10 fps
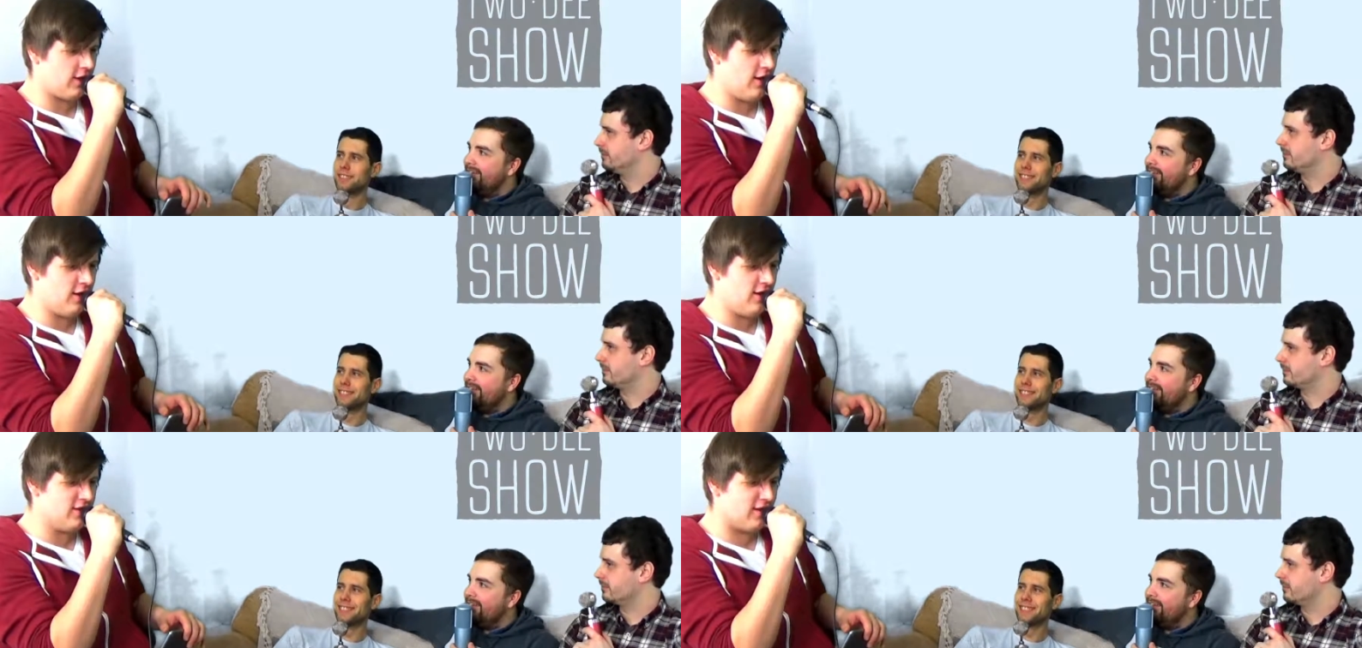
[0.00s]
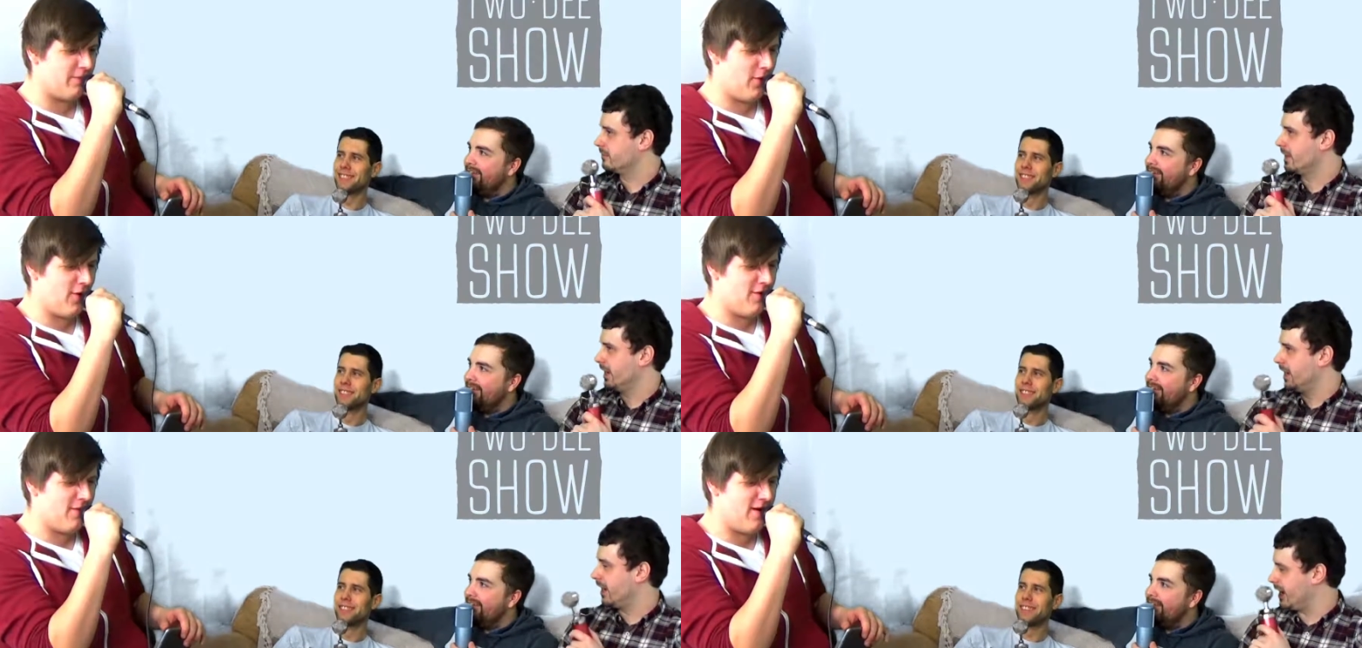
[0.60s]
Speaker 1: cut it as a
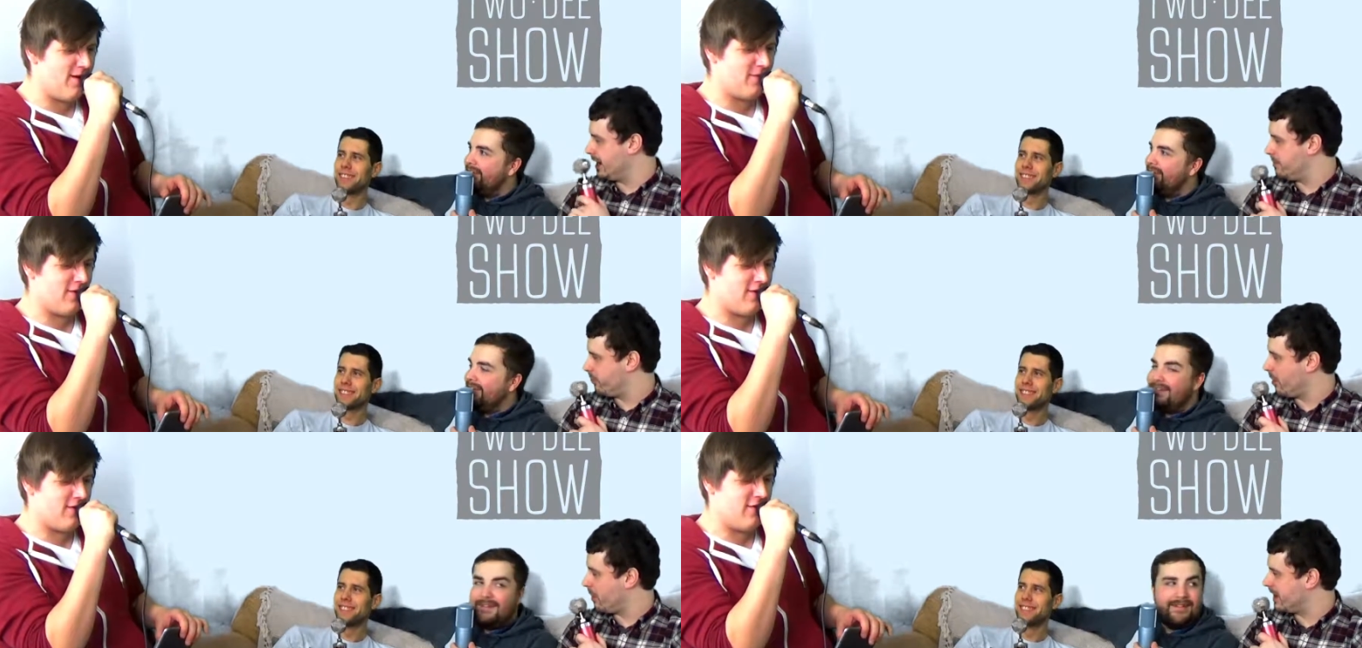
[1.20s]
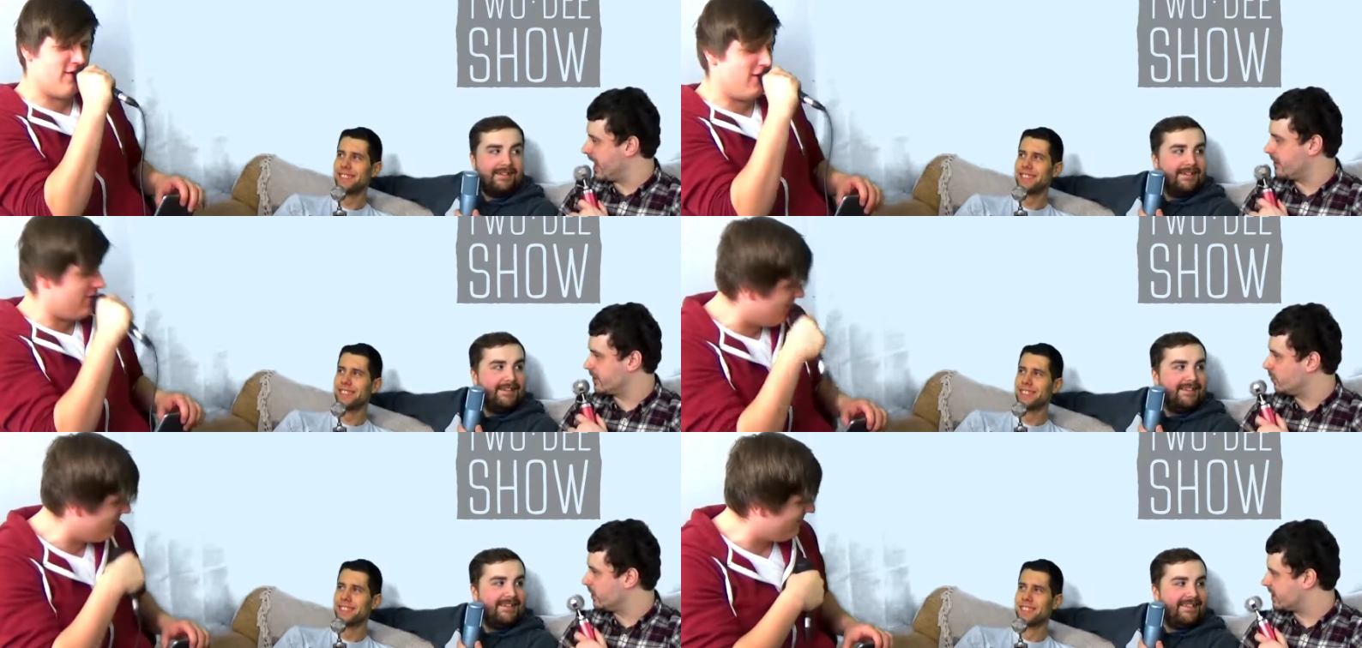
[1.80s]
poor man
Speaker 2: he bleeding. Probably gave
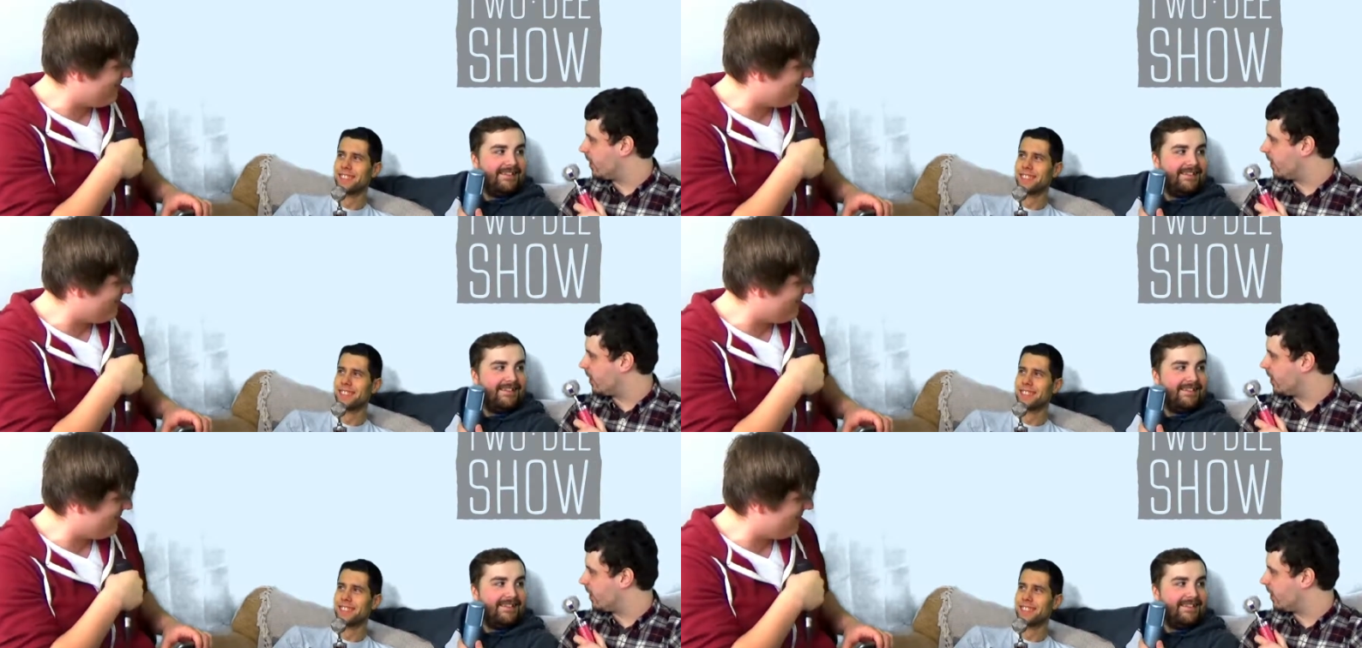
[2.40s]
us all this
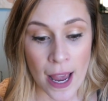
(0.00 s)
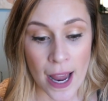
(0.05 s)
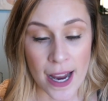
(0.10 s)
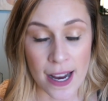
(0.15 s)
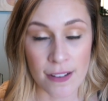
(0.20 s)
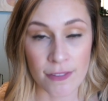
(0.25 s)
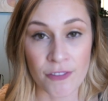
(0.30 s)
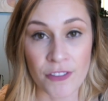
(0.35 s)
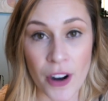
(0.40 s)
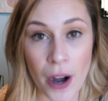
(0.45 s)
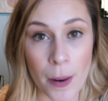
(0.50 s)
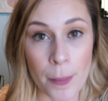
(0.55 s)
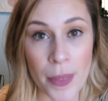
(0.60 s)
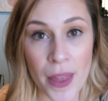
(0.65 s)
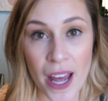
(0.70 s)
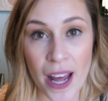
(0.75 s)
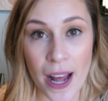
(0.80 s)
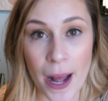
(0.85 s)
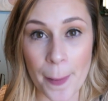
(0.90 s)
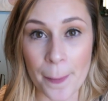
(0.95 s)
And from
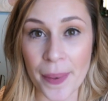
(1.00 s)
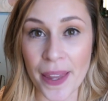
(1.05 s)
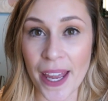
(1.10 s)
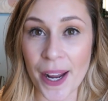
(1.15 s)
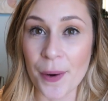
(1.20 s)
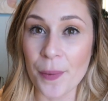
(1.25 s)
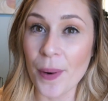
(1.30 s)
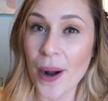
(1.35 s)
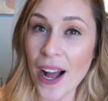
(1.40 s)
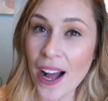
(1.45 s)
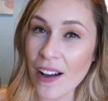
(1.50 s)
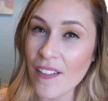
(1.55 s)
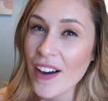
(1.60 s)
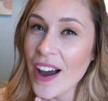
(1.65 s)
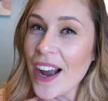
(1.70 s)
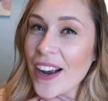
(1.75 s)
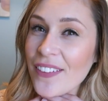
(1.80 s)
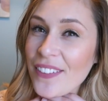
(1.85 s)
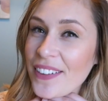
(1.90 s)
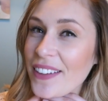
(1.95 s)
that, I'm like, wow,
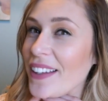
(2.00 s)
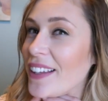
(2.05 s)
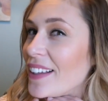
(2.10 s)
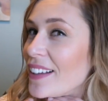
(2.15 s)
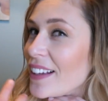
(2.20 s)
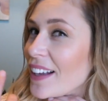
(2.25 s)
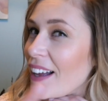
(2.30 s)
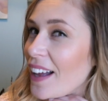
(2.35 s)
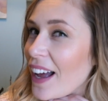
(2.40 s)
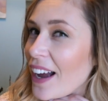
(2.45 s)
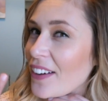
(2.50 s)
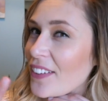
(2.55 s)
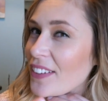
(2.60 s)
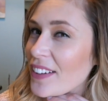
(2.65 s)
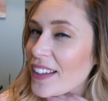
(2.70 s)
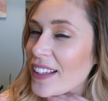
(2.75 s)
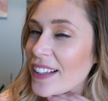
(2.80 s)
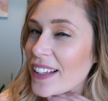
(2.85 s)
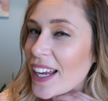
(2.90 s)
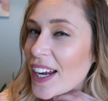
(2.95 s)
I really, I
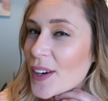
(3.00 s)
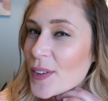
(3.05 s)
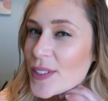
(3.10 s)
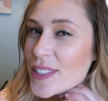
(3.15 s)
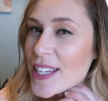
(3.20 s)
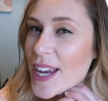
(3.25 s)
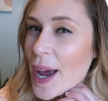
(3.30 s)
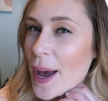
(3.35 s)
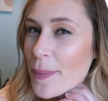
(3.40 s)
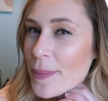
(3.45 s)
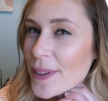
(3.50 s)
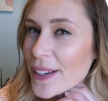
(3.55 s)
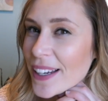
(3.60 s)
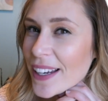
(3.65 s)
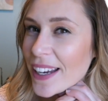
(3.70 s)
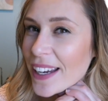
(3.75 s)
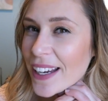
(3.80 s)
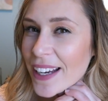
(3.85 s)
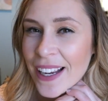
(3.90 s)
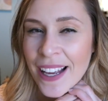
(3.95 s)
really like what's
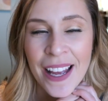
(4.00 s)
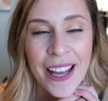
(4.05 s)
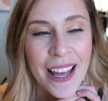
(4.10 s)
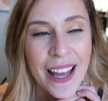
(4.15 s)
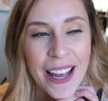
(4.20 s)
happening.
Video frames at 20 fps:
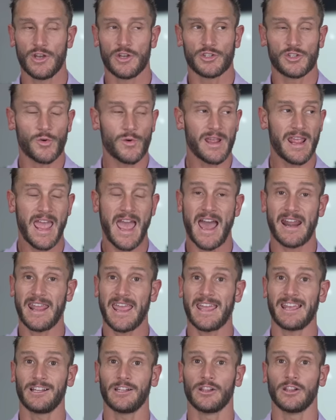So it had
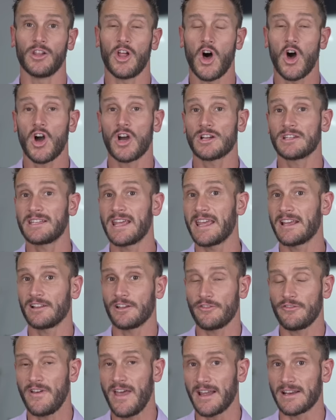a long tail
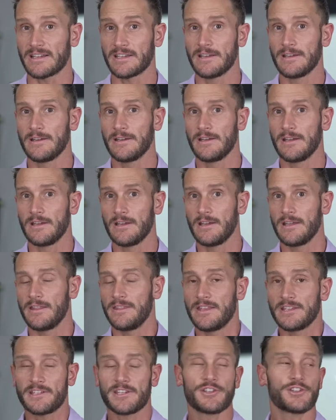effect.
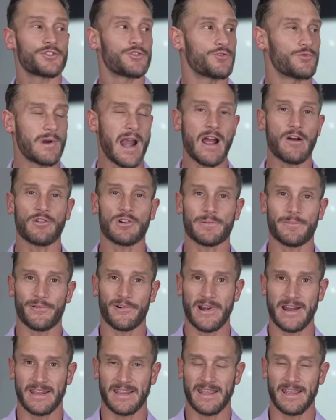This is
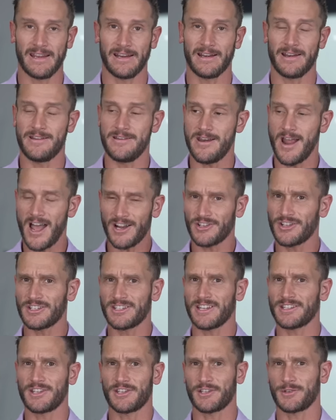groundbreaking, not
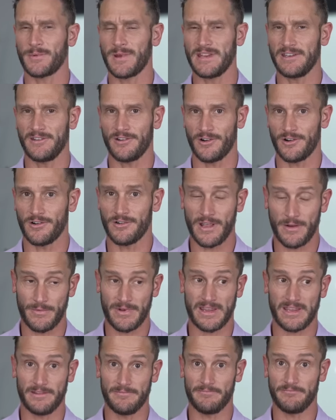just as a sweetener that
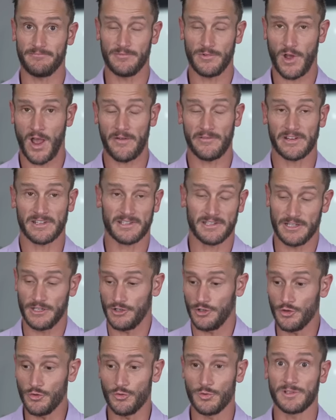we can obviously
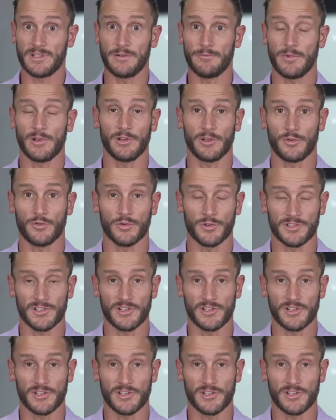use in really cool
☆ ☆ ☆ ☆ ☆
Action item = The listing above must be repeated exactly, apart from the pictures.

Written reply =
10 fps
[0.00s]
[0.60s]
Speaker 1: cut it as a
[1.20s]
[1.80s]
poor man
Speaker 2: he bleeding. Probably gave
[2.40s]
us all this
(0.00 s)
(0.05 s)
(0.10 s)
(0.15 s)
(0.20 s)
(0.25 s)
(0.30 s)
(0.35 s)
(0.40 s)
(0.45 s)
(0.50 s)
(0.55 s)
(0.60 s)
(0.65 s)
(0.70 s)
(0.75 s)
(0.80 s)
(0.85 s)
(0.90 s)
(0.95 s)
And from
(1.00 s)
(1.05 s)
(1.10 s)
(1.15 s)
(1.20 s)
(1.25 s)
(1.30 s)
(1.35 s)
(1.40 s)
(1.45 s)
(1.50 s)
(1.55 s)
(1.60 s)
(1.65 s)
(1.70 s)
(1.75 s)
(1.80 s)
(1.85 s)
(1.90 s)
(1.95 s)
that, I'm like, wow,
(2.00 s)
(2.05 s)
(2.10 s)
(2.15 s)
(2.20 s)
(2.25 s)
(2.30 s)
(2.35 s)
(2.40 s)
(2.45 s)
(2.50 s)
(2.55 s)
(2.60 s)
(2.65 s)
(2.70 s)
(2.75 s)
(2.80 s)
(2.85 s)
(2.90 s)
(2.95 s)
I really, I
(3.00 s)
(3.05 s)
(3.10 s)
(3.15 s)
(3.20 s)
(3.25 s)
(3.30 s)
(3.35 s)
(3.40 s)
(3.45 s)
(3.50 s)
(3.55 s)
(3.60 s)
(3.65 s)
(3.70 s)
(3.75 s)
(3.80 s)
(3.85 s)
(3.90 s)
(3.95 s)
really like what's
(4.00 s)
(4.05 s)
(4.10 s)
(4.15 s)
(4.20 s)
happening.
Video frames at 20 fps:
So it had
a long tail
effect.
This is
groundbreaking, not
just as a sweetener that
we can obviously
use in really cool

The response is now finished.